Directions for this task =
Would you reproduce each line below exactly, leaving every picture out?

▽

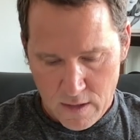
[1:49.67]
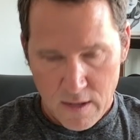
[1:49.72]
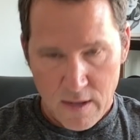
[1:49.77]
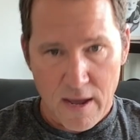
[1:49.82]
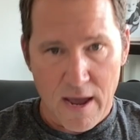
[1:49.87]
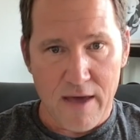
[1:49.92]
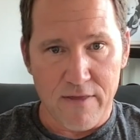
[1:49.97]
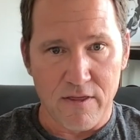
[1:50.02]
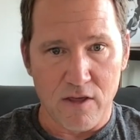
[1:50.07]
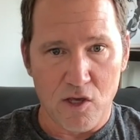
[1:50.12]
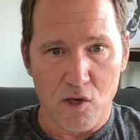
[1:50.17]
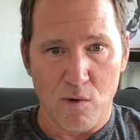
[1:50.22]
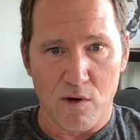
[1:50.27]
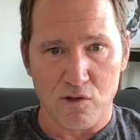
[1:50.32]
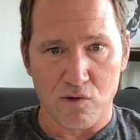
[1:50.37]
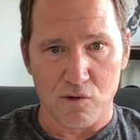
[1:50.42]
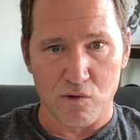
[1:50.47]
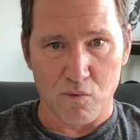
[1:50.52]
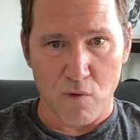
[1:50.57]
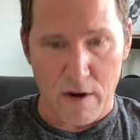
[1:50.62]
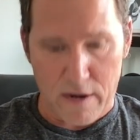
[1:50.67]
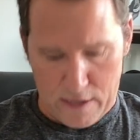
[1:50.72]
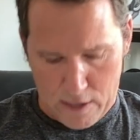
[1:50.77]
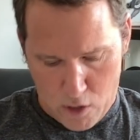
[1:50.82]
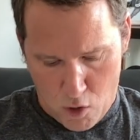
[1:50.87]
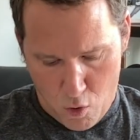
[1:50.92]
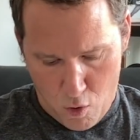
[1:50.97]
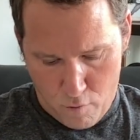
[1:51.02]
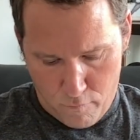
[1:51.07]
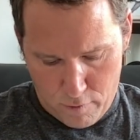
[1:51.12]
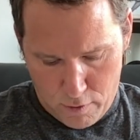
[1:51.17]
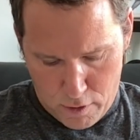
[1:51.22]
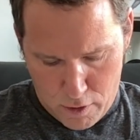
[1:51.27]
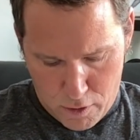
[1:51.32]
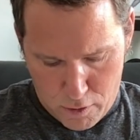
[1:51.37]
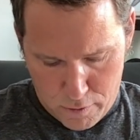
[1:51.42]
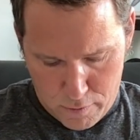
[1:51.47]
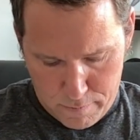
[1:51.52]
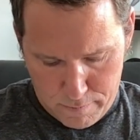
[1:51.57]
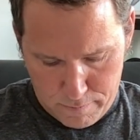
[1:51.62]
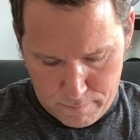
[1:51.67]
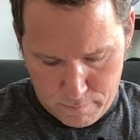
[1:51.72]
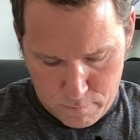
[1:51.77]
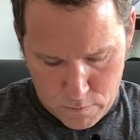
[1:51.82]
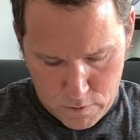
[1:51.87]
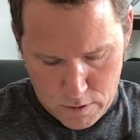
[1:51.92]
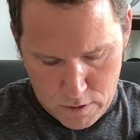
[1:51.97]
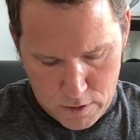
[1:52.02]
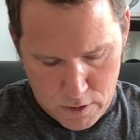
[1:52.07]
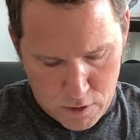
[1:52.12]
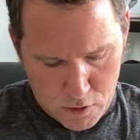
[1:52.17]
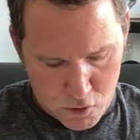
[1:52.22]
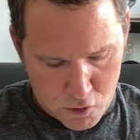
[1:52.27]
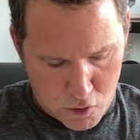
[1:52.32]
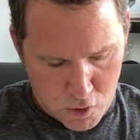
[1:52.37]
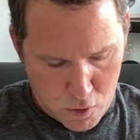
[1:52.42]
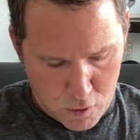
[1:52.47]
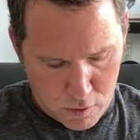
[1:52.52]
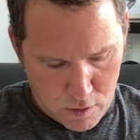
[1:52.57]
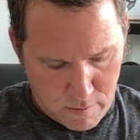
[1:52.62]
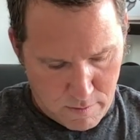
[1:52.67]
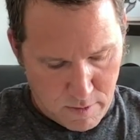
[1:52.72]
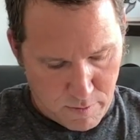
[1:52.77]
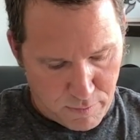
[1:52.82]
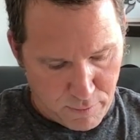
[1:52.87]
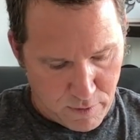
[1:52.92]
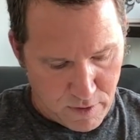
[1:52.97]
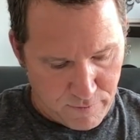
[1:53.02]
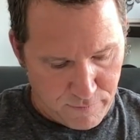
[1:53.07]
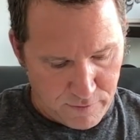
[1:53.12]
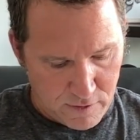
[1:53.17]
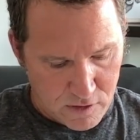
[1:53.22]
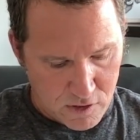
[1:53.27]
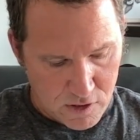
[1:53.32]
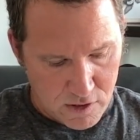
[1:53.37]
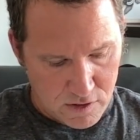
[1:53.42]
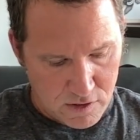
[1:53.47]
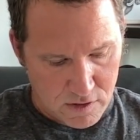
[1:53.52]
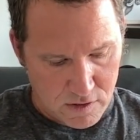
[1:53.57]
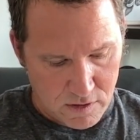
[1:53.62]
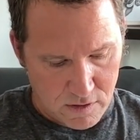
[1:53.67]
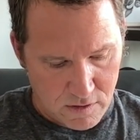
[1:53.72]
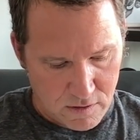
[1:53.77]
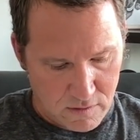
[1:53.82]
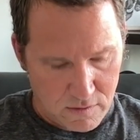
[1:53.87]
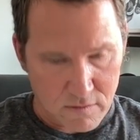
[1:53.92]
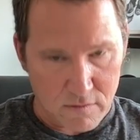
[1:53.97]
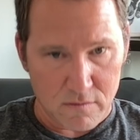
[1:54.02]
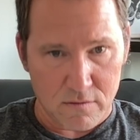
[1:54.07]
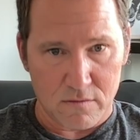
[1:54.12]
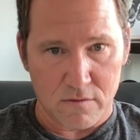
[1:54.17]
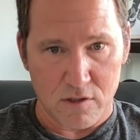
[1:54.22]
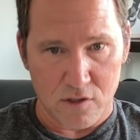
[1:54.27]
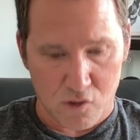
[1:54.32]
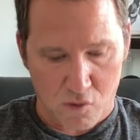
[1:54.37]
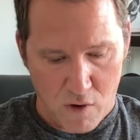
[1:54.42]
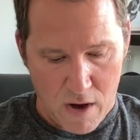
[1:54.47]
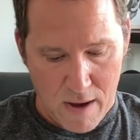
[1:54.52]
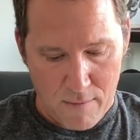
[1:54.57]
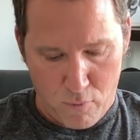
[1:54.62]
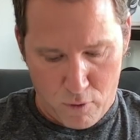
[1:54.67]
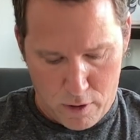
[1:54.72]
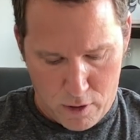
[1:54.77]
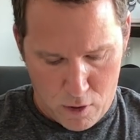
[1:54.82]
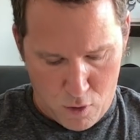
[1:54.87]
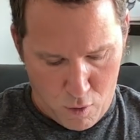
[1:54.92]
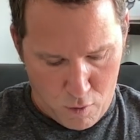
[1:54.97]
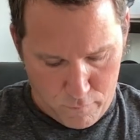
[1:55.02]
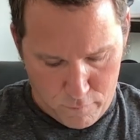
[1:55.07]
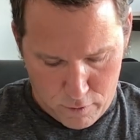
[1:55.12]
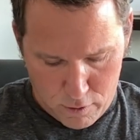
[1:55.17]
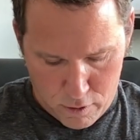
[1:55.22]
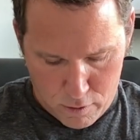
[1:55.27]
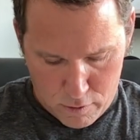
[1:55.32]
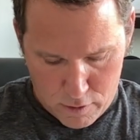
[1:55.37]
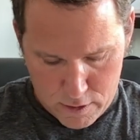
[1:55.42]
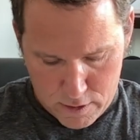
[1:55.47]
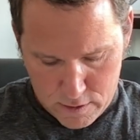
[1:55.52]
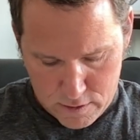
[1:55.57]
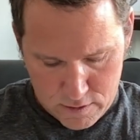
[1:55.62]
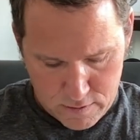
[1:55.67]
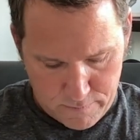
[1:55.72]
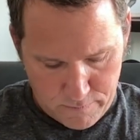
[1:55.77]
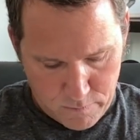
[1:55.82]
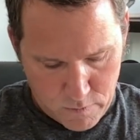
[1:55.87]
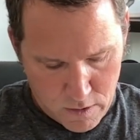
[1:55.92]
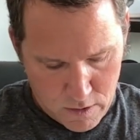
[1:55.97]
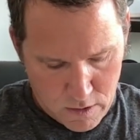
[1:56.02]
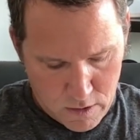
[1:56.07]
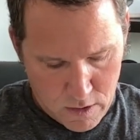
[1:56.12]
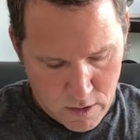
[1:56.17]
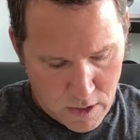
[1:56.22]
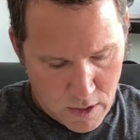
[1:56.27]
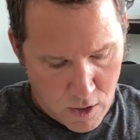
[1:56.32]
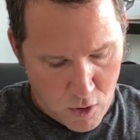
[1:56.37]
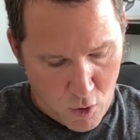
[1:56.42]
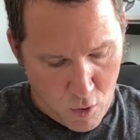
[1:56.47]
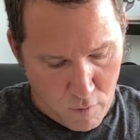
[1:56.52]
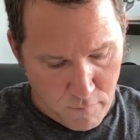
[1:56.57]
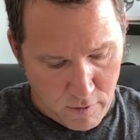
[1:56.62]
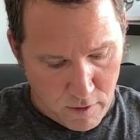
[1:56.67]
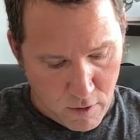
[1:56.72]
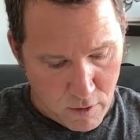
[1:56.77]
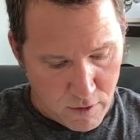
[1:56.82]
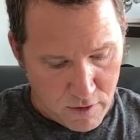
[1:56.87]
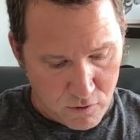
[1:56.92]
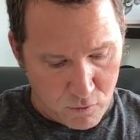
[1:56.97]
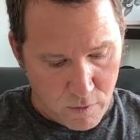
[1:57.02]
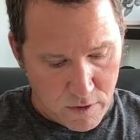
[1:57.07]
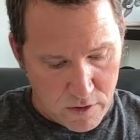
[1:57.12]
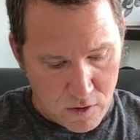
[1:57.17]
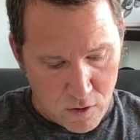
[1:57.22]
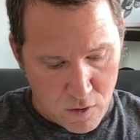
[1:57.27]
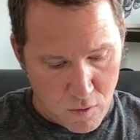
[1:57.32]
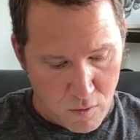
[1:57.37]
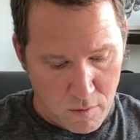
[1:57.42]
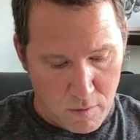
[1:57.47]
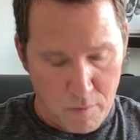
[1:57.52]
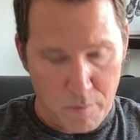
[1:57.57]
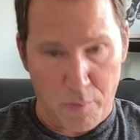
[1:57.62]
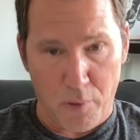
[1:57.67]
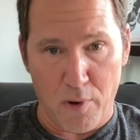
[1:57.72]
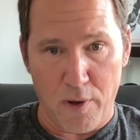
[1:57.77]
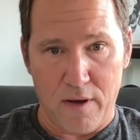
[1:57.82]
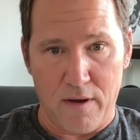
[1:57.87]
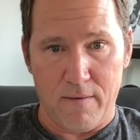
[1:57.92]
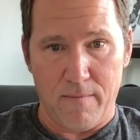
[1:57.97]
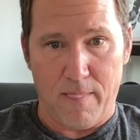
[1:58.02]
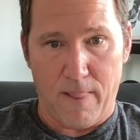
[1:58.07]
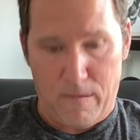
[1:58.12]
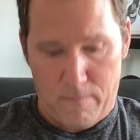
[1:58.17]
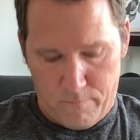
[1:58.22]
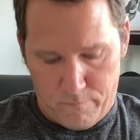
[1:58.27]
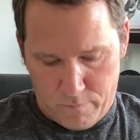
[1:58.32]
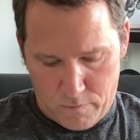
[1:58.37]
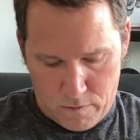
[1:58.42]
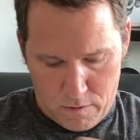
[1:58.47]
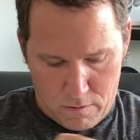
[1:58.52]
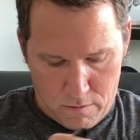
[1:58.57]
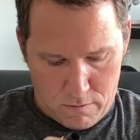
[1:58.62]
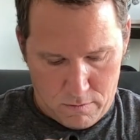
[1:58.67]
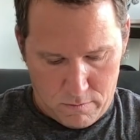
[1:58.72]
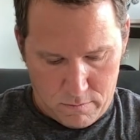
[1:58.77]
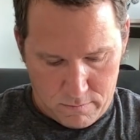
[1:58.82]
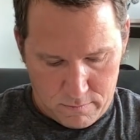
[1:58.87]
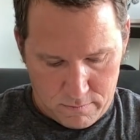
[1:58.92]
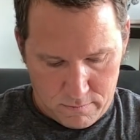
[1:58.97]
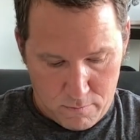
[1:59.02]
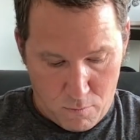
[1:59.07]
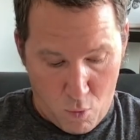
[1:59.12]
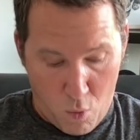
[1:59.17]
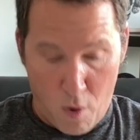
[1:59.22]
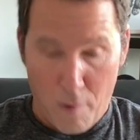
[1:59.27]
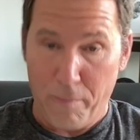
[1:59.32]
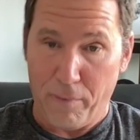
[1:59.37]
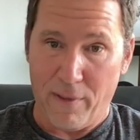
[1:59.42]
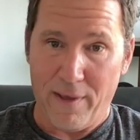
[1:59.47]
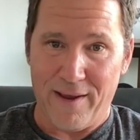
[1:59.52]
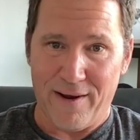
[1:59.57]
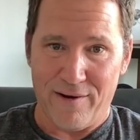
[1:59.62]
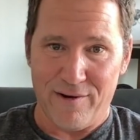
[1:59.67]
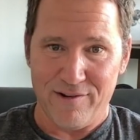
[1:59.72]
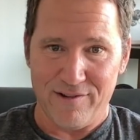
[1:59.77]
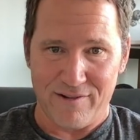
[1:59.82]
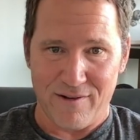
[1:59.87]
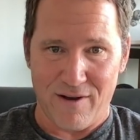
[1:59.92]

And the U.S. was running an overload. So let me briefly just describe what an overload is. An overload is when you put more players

△

Solution to the exercise =
[1:49.67]
[1:49.72]
[1:49.77]
[1:49.82]
[1:49.87]
[1:49.92]
[1:49.97]
[1:50.02]
[1:50.07]
[1:50.12]
[1:50.17]
[1:50.22]
[1:50.27]
[1:50.32]
[1:50.37]
[1:50.42]
[1:50.47]
[1:50.52]
[1:50.57]
[1:50.62]
[1:50.67]
[1:50.72]
[1:50.77]
[1:50.82]
[1:50.87]
[1:50.92]
[1:50.97]
[1:51.02]
[1:51.07]
[1:51.12]
[1:51.17]
[1:51.22]
[1:51.27]
[1:51.32]
[1:51.37]
[1:51.42]
[1:51.47]
[1:51.52]
[1:51.57]
[1:51.62]
[1:51.67]
[1:51.72]
[1:51.77]
[1:51.82]
[1:51.87]
[1:51.92]
[1:51.97]
[1:52.02]
[1:52.07]
[1:52.12]
[1:52.17]
[1:52.22]
[1:52.27]
[1:52.32]
[1:52.37]
[1:52.42]
[1:52.47]
[1:52.52]
[1:52.57]
[1:52.62]
[1:52.67]
[1:52.72]
[1:52.77]
[1:52.82]
[1:52.87]
[1:52.92]
[1:52.97]
[1:53.02]
[1:53.07]
[1:53.12]
[1:53.17]
[1:53.22]
[1:53.27]
[1:53.32]
[1:53.37]
[1:53.42]
[1:53.47]
[1:53.52]
[1:53.57]
[1:53.62]
[1:53.67]
[1:53.72]
[1:53.77]
[1:53.82]
[1:53.87]
[1:53.92]
[1:53.97]
[1:54.02]
[1:54.07]
[1:54.12]
[1:54.17]
[1:54.22]
[1:54.27]
[1:54.32]
[1:54.37]
[1:54.42]
[1:54.47]
[1:54.52]
[1:54.57]
[1:54.62]
[1:54.67]
[1:54.72]
[1:54.77]
[1:54.82]
[1:54.87]
[1:54.92]
[1:54.97]
[1:55.02]
[1:55.07]
[1:55.12]
[1:55.17]
[1:55.22]
[1:55.27]
[1:55.32]
[1:55.37]
[1:55.42]
[1:55.47]
[1:55.52]
[1:55.57]
[1:55.62]
[1:55.67]
[1:55.72]
[1:55.77]
[1:55.82]
[1:55.87]
[1:55.92]
[1:55.97]
[1:56.02]
[1:56.07]
[1:56.12]
[1:56.17]
[1:56.22]
[1:56.27]
[1:56.32]
[1:56.37]
[1:56.42]
[1:56.47]
[1:56.52]
[1:56.57]
[1:56.62]
[1:56.67]
[1:56.72]
[1:56.77]
[1:56.82]
[1:56.87]
[1:56.92]
[1:56.97]
[1:57.02]
[1:57.07]
[1:57.12]
[1:57.17]
[1:57.22]
[1:57.27]
[1:57.32]
[1:57.37]
[1:57.42]
[1:57.47]
[1:57.52]
[1:57.57]
[1:57.62]
[1:57.67]
[1:57.72]
[1:57.77]
[1:57.82]
[1:57.87]
[1:57.92]
[1:57.97]
[1:58.02]
[1:58.07]
[1:58.12]
[1:58.17]
[1:58.22]
[1:58.27]
[1:58.32]
[1:58.37]
[1:58.42]
[1:58.47]
[1:58.52]
[1:58.57]
[1:58.62]
[1:58.67]
[1:58.72]
[1:58.77]
[1:58.82]
[1:58.87]
[1:58.92]
[1:58.97]
[1:59.02]
[1:59.07]
[1:59.12]
[1:59.17]
[1:59.22]
[1:59.27]
[1:59.32]
[1:59.37]
[1:59.42]
[1:59.47]
[1:59.52]
[1:59.57]
[1:59.62]
[1:59.67]
[1:59.72]
[1:59.77]
[1:59.82]
[1:59.87]
[1:59.92]

And the U.S. was running an overload. So let me briefly just describe what an overload is. An overload is when you put more players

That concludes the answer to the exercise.